The operator combines eMBB (for video) and URLLC (for control).
Entertainment:
For live events or AR/VR gaming, temporary slices can be requested.
Operators deliver slices on demand and free up resources afterward.
Challenges in Implementing NSaaS
Complex Orchestration: Operating across multiple domains and vendors requires robust orchestration tools.
Interoperability: To prevent vendor lock-in, standardized APIs and descriptors are a must.
Security & Isolation: Every slice needs to stay fully isolated to avoid data leaks.
Dynamic SLA Enforcement: Continuous monitoring is essential to ensure quality of service (QoS).

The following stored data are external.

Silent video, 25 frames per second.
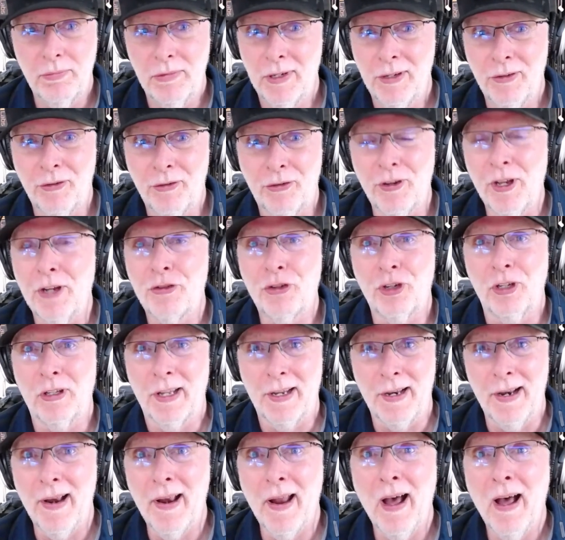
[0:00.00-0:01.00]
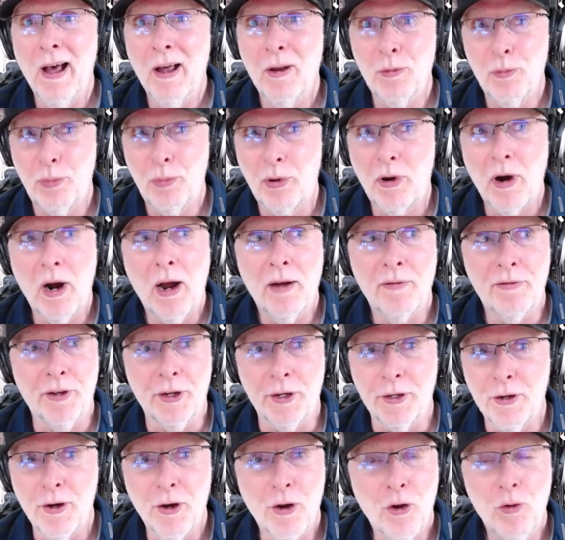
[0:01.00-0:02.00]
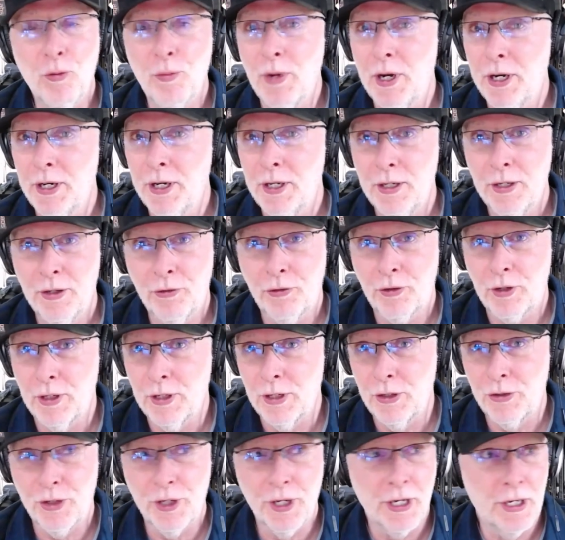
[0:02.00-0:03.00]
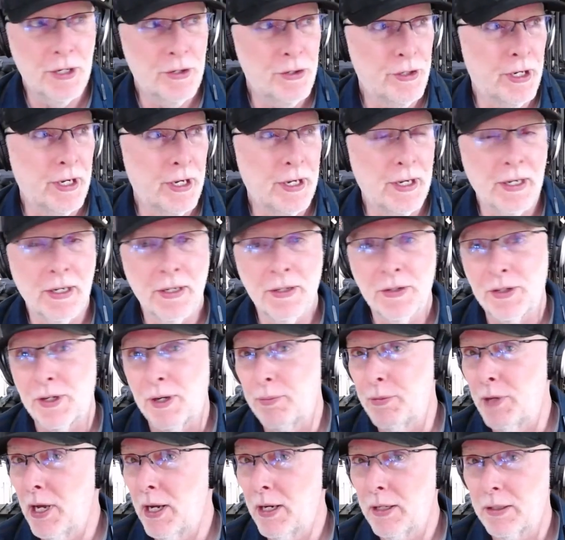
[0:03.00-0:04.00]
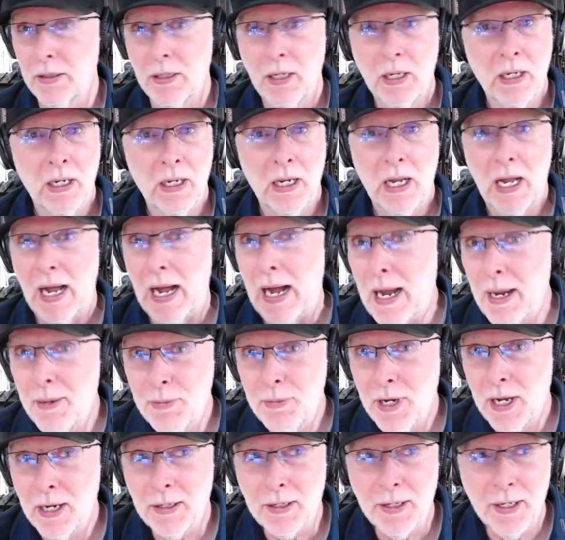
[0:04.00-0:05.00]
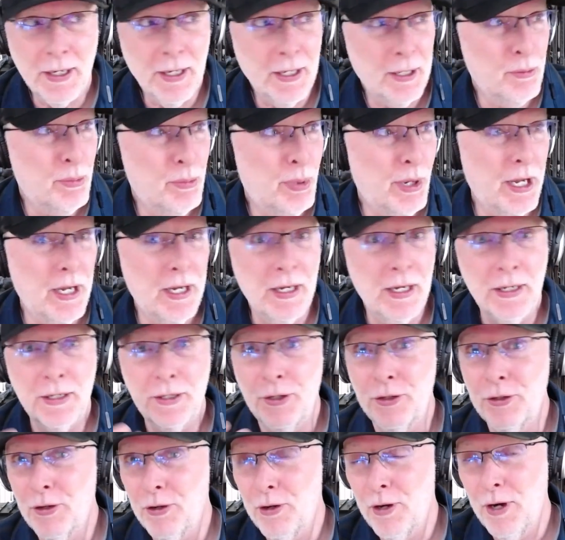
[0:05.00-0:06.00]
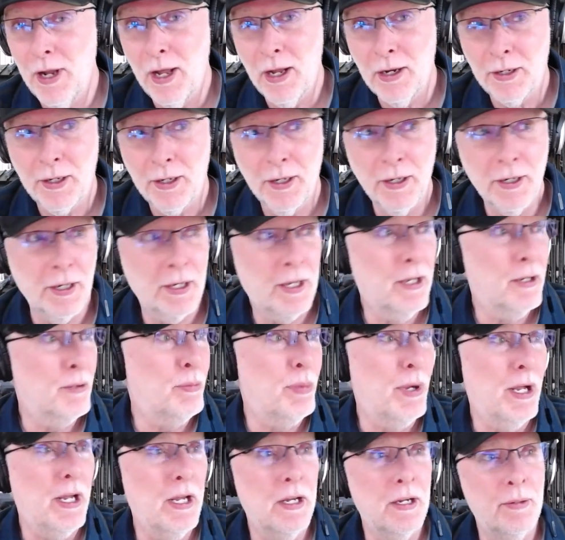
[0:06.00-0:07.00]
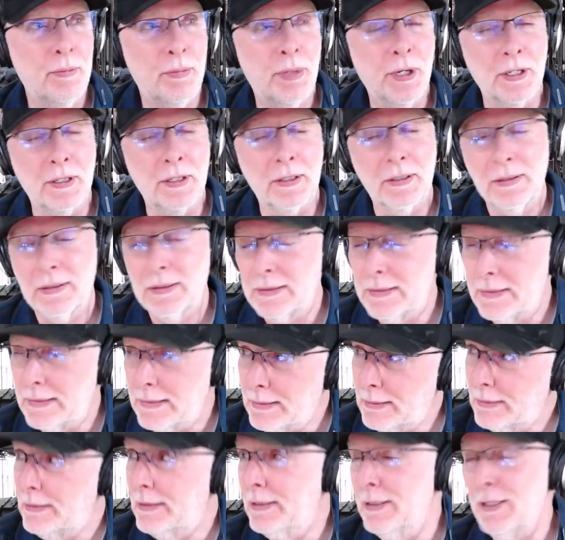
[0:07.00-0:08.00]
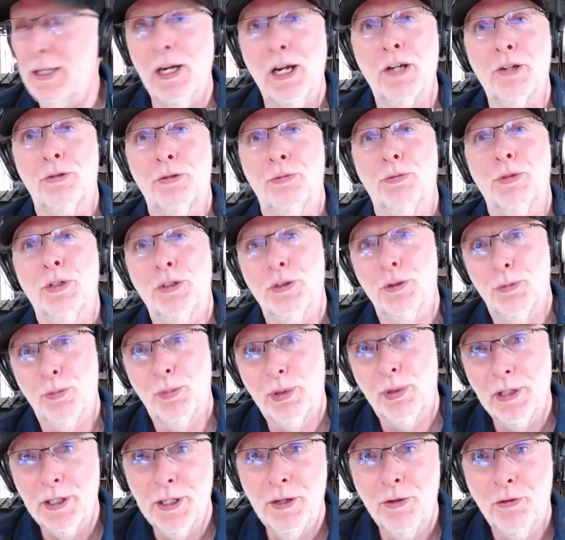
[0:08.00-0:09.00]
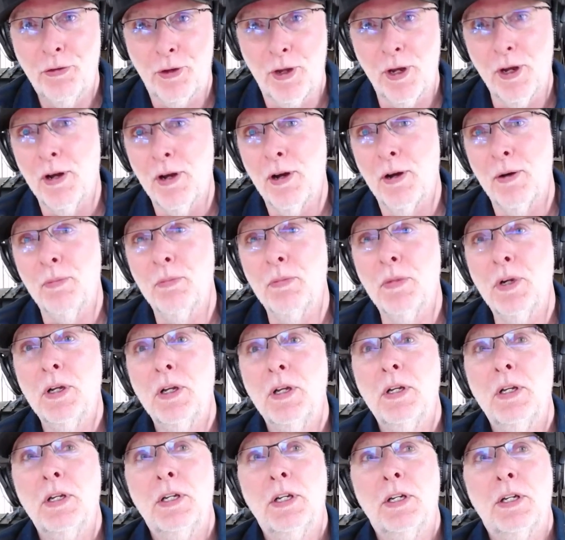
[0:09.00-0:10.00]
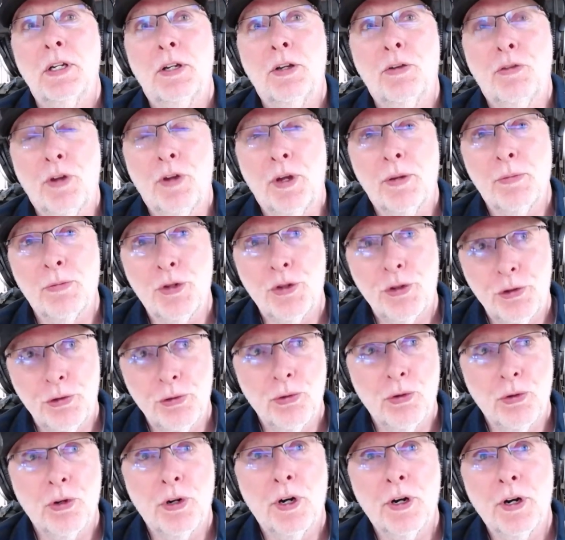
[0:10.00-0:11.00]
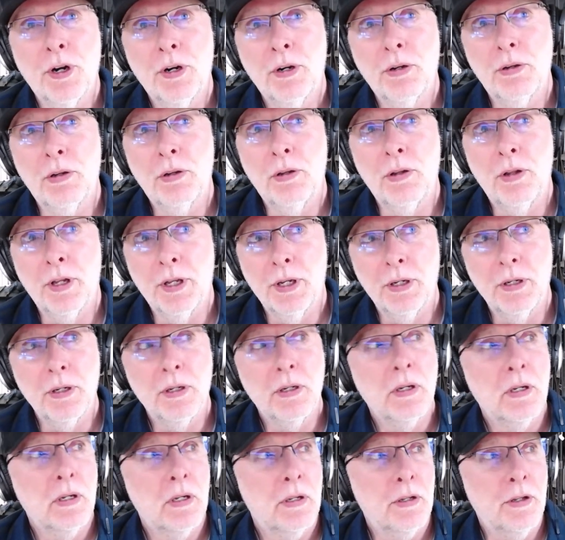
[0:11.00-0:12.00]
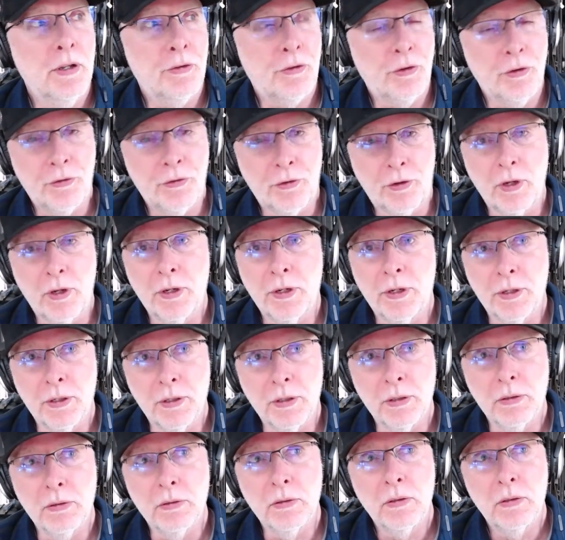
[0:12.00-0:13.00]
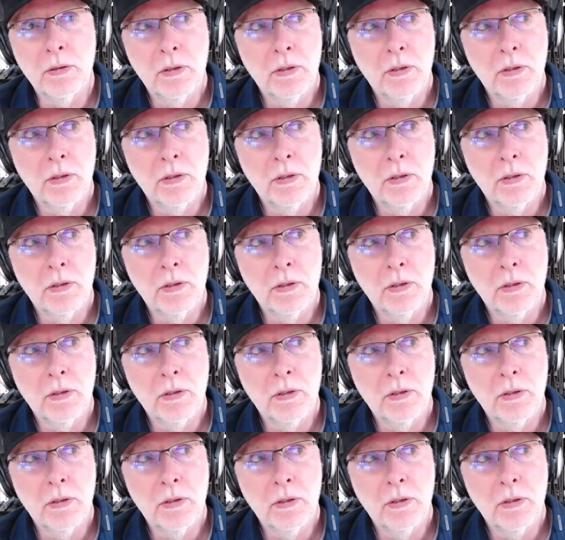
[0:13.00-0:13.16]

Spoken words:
essentially nonprofit. No money is going to change hands. I'm not getting paid. You're not going to get paid, but gosh, would you please come? Because I'm sure that this is going to,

How ZSM Overcomes These Challenges
The ZSM framework guarantees:
Closed-loop automation with real-time monitoring and quick fixes.
Standardization through ETSI-defined interfaces.
AI/ML integration for predictive scaling and optimization.
Multi-domain support allowing for coordination across RAN, Core, and transport networks.
With these features in place, ZSM not only makes NSaaS viable but also efficient and secure.
Conclusion
The ZSM example of network slice as a service shows how slices can act as building blocks for new services. By connecting the management view with the network view, operators can deliver customized services to clients while effectively managing their infrastructure.
For telecom professionals, grasping this model is essential for utilizing 5G network slicing in sectors like manufacturing, healthcare, and entertainment.
As networks advance, automation, closed-loop management, and service exposure will be critical for achieving scalable and profitable network slicing.